Notice something else about this paragraph: it is built step-by-step on the last one, taking the narrative of events further along in time. The paragraphs that follow discuss the Boston Tea Party (Nov. 1773), the Coercive Acts (April 1774), formation of the First Continental Congress (Sept. 1774), and events at Concord and Lexington, Massachusetts in April 1775 as the first shot in the War for Independence is fired.
An event or development follows on past events, and will itself lead to later ones. History of this kind reads very much like a novel or a short story. It is a narrative, and in the string of events put together by the historian is his or her interpretation of what caused things to happen.
When you read a paragraph like this, you will run across ideas that are not clear to you.

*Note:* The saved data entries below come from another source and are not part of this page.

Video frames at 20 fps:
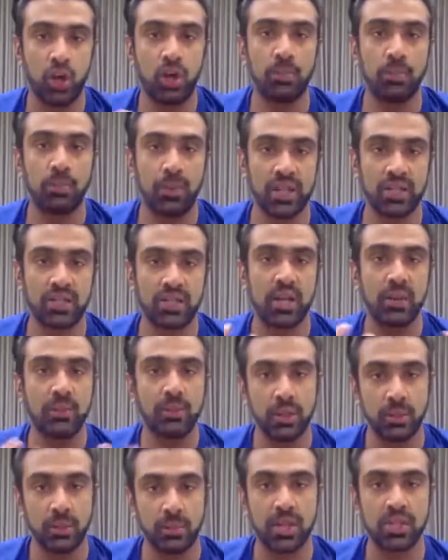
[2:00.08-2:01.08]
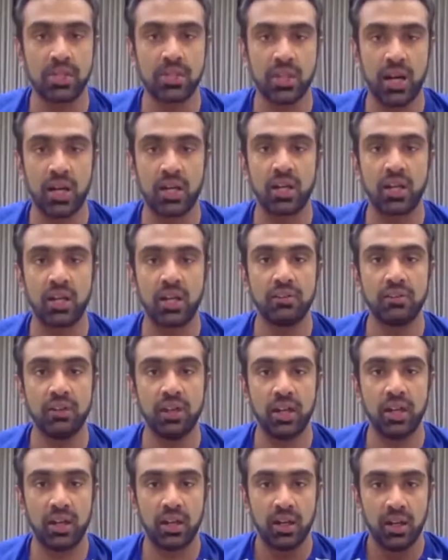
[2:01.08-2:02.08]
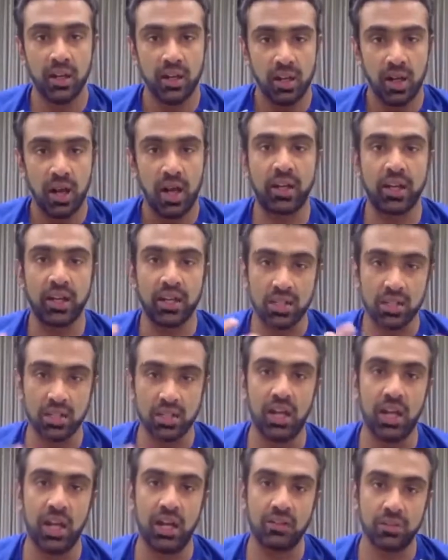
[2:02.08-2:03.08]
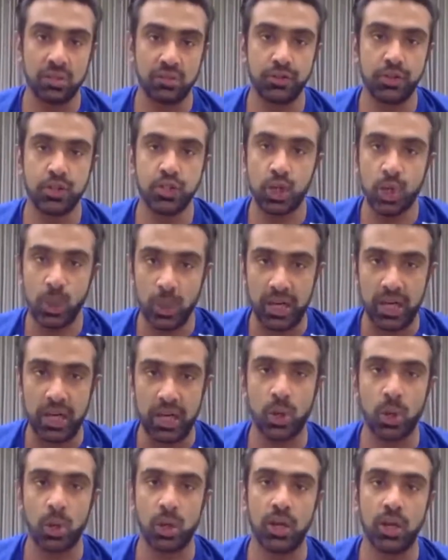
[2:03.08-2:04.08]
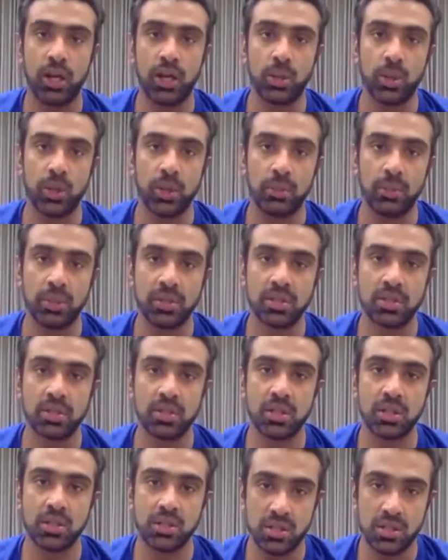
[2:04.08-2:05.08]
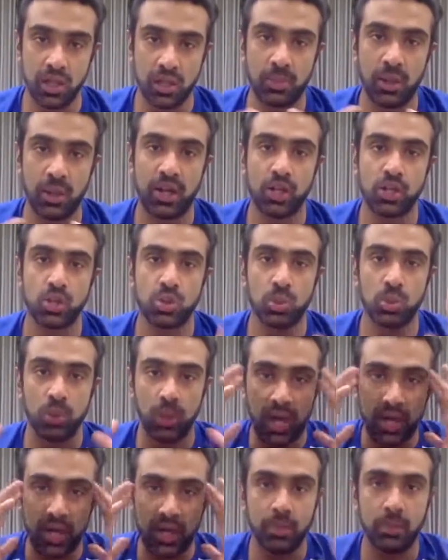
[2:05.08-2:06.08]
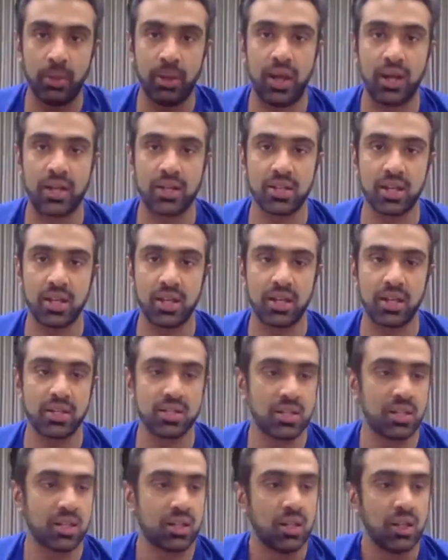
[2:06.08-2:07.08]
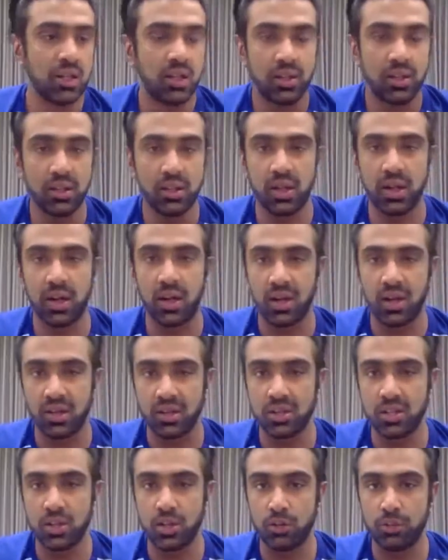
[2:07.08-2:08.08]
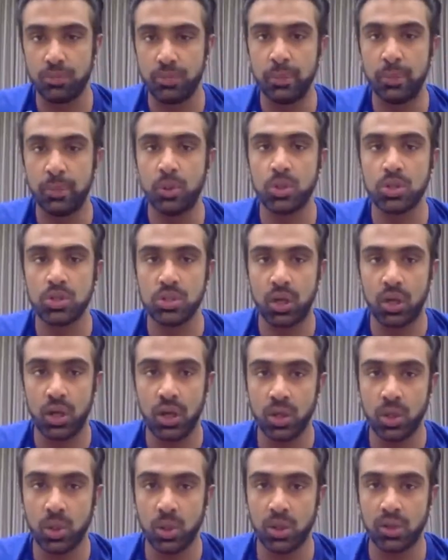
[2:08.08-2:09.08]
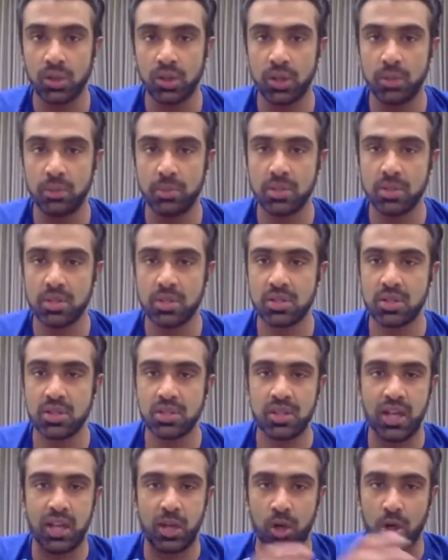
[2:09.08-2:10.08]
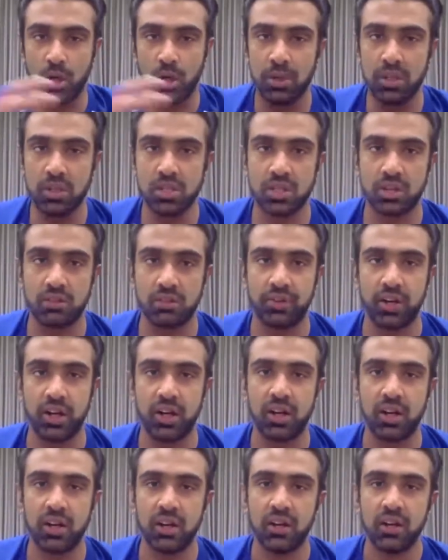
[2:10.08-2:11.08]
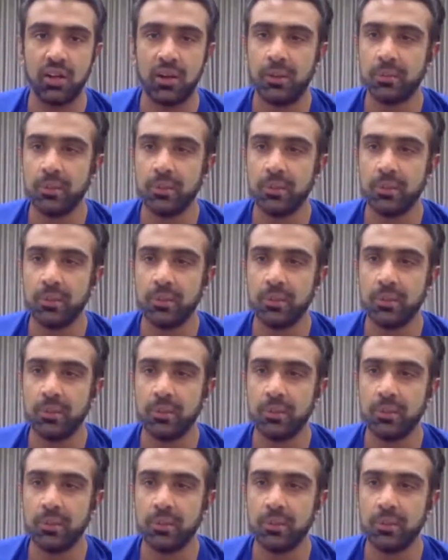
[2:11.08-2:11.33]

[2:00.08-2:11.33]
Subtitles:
we are all blessed. I'm in the blessed category where I can still have sufficient to eat on a day-to-day basis and still manage to handle my anxieties. Then there are another set of people who are struggling to run their businesses. The economy is suffering.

In such cases, you need to do some thinking. Why, for instance, would colonists have worried that their governors and judges were going to be paid out of customs revenue rather than directly by their legislatures? Wouldn't they be happy that the burden of those salaries were lifted from the colonial taxpayers?

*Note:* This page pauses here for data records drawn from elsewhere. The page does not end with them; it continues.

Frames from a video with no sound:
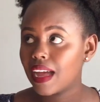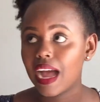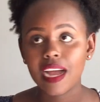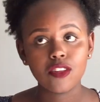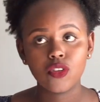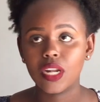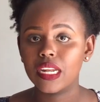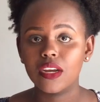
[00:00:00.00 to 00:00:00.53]

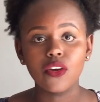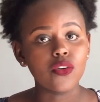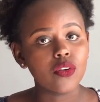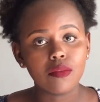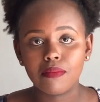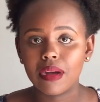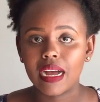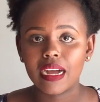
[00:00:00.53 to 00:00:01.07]
actually
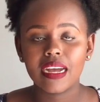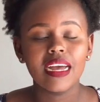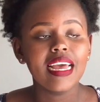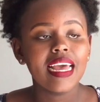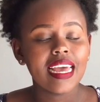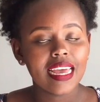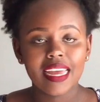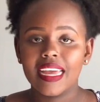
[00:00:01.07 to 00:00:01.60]
grown back.
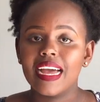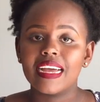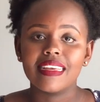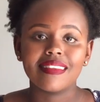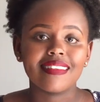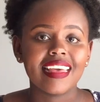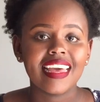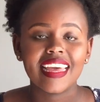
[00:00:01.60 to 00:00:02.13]
Hair
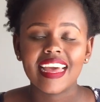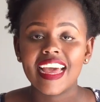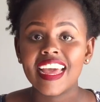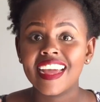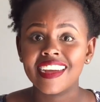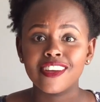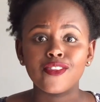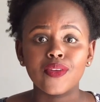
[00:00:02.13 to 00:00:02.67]
is hair.
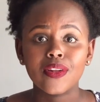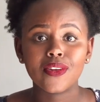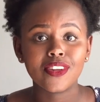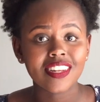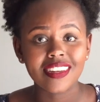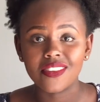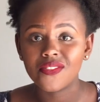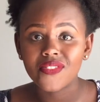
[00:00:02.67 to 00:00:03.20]
Hair should
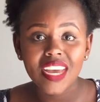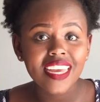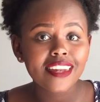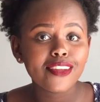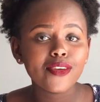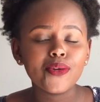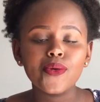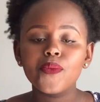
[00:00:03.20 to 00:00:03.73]
not
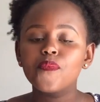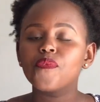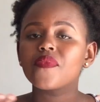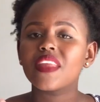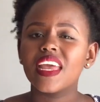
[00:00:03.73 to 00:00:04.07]
define you.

Maybe, but ask yourself what they feared. Ask yourself what value there may have been in having control over those salaries lie, not with British officials, but with legislatures elected by the colonial people. Paying someone's salary and having control over its amount means having some degree of control over the person. Colonial governors (appointed by the king's government), judges, and other officials had always before been paid by the legislatures and, to a great extent, could not afford to offend the legislatures too much.
A little bit of thought on issues like this can go a long way toward building your understanding of what you read. Why doesn't the author just spell everything out in the first place? In part, it is because to do so in all cases would make the book twice its size and not useable as a text. In part, it is because historians writing textbooks for university courses are writing for adult learners, and one does not spoon-feed adults. Lastly, authors know that learning is an active process, and that passive reading and remembering will not work.

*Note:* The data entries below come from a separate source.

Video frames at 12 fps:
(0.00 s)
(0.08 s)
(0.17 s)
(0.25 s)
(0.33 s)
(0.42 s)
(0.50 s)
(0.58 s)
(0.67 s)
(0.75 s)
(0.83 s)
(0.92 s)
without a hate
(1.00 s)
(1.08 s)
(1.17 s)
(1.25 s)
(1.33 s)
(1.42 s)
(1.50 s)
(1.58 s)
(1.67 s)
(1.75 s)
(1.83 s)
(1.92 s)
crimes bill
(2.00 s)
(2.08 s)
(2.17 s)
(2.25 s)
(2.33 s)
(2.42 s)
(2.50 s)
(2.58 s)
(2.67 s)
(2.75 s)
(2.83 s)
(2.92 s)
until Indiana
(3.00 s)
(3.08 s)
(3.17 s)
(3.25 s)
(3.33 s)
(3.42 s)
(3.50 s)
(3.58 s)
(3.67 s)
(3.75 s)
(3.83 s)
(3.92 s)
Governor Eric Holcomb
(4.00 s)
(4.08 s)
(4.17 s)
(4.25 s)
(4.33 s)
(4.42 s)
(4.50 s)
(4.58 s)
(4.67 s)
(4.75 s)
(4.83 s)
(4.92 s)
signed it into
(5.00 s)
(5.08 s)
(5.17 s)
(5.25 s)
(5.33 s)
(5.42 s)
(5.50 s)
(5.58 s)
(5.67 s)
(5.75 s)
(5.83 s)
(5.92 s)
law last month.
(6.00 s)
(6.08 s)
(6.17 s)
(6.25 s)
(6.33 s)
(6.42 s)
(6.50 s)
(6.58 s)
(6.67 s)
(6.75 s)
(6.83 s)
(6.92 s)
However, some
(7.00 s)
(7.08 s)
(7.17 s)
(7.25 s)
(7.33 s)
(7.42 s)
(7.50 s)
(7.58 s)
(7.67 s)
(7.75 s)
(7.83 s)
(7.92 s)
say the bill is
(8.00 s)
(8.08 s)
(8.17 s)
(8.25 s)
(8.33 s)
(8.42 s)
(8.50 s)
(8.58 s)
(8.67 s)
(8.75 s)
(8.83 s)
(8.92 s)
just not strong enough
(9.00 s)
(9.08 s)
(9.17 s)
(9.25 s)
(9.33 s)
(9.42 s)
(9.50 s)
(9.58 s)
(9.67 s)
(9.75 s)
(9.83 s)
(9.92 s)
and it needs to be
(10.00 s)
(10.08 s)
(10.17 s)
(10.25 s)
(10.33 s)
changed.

You must be an active learner, and you must assume the responsibility yourself for learning and understanding the material. Your professor and the historians he assigns you to read will help you, but you must take the initiative yourself. That is the way of the real world.
One last thing: the paragraph above contains a word you might not be familiar with--sedition. What does it mean? Webster's Encyclopedic Unabridged Dictionary of the English Language (only $30 at the SOU Bookstore) says sedition is "(1) incitement of discontent or rebellion against a government, and (2) any action, especially in speech or writing, promoting such discontent or rebellion."
You will run across many words you do not know in the course of your reading. These words are not at all unusual, pretentious, or pompous--they are common in the vocabularies of educated people. You'll find them in newspapers, news magazines, and in other serious writings. Your employers will expect you to know them. You need a very good unabridged dictionary to help you learn them.